Gott ändert seine Meinung nicht, seine Sicht der Dinge bleibt unverändert. Sünde bleibt Sünde, die das Gericht herausfordert. Aber Gottes Einstellung zum Sünder verändert sich, wenn der Sünde reumütig zum Herrn zurückkehrt. Gottes Gnade und Gerechtigkeit stehen nicht im Widerspruch. Sie sind zwei Seiten derselben Münze.

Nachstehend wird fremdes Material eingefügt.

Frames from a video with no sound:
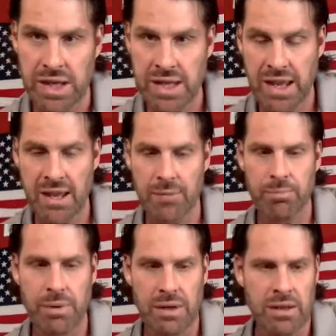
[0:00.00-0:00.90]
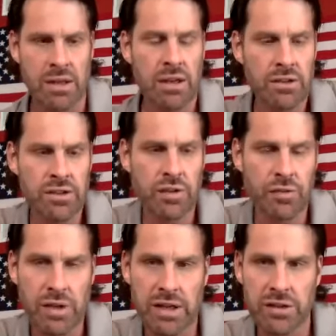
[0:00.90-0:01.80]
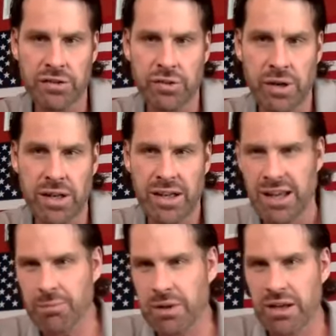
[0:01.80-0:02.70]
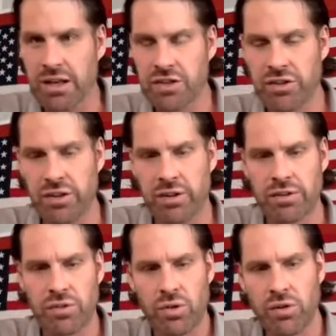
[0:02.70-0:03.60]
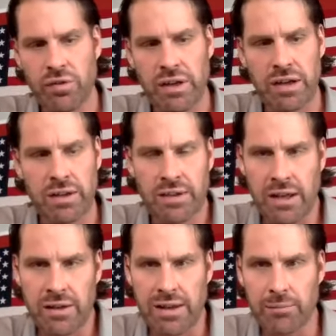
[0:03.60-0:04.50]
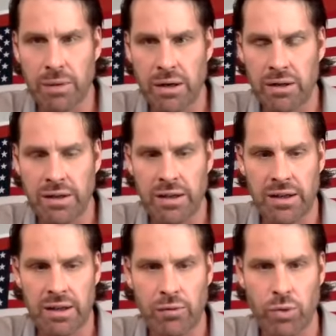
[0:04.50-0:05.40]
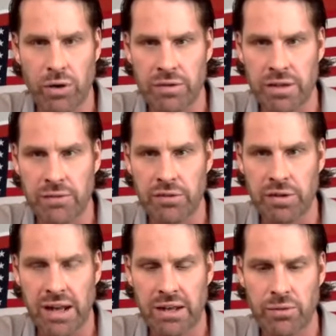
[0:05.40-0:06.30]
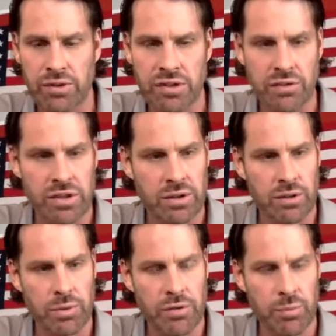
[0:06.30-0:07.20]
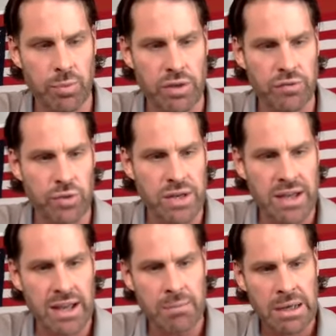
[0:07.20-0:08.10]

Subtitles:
a camp, just a Flyers training camp, and NHL sort of 10-day mark of where teams are at. We're just giving you a little bit of a brief recap.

Wer den barmherzigen und gnädigen Gott will, muß auch den heiligen und gerechten Gott anerkennen.

Angesichts der Nähe des großen und schrecklichen Tages des Herrn spricht der Herr in seiner großen Güte zu uns durch den Propheten Joe. 2,12-13: So spricht der Herr: «Auch jetzt noch könnt ihr zu mir zurückkommen! Tut es von ganzem Herzen, fastet, weint und klagt! Ja, kehrt von ganzem Herzen zu mir um! Zerreißt nicht nur eure Kleider als Zeichen der Trauer!» Kommt zurück zum Herrn, eurem Gott, denn er ist gnädig und barmherzig, seine Geduld ist groß und seine Liebe grenzenlos. Er ist bereit, euch zu vergeben und euch nicht zu bestrafen. Vielleicht wendet er das angekündigte Unheil ab und segnet euch aufs neue!“

Dies ist Gottes gnädiger Ruf an uns in den letzten Tagen, denn die Stunde seines Gerichtes ist gekommen, in der Christus selbst für uns bittet und um Verschonung fleht. „Darum lasset uns mit Freudigkeit hinzutreten zu dem Thron der Gnade, auf daß wir Barmherzigkeit empfangen und Gnade finden auf die Zeit, wenn uns Hilfe not sein wird“ (Hebr. 4,16). Die gute Nachricht lautet: Wir haben einen Hohenpriester, der vor Gott für uns eintritt. Das ist Jesus, Gottes Sohn. Weil er für uns eintritt, dürfen wir mit Zuversicht und ohne Angst zu Gott kommen. Er wird uns seine Barmherzigkeit und Gnade zuwenden, wenn wir seine Hilfe begehren und benötigen.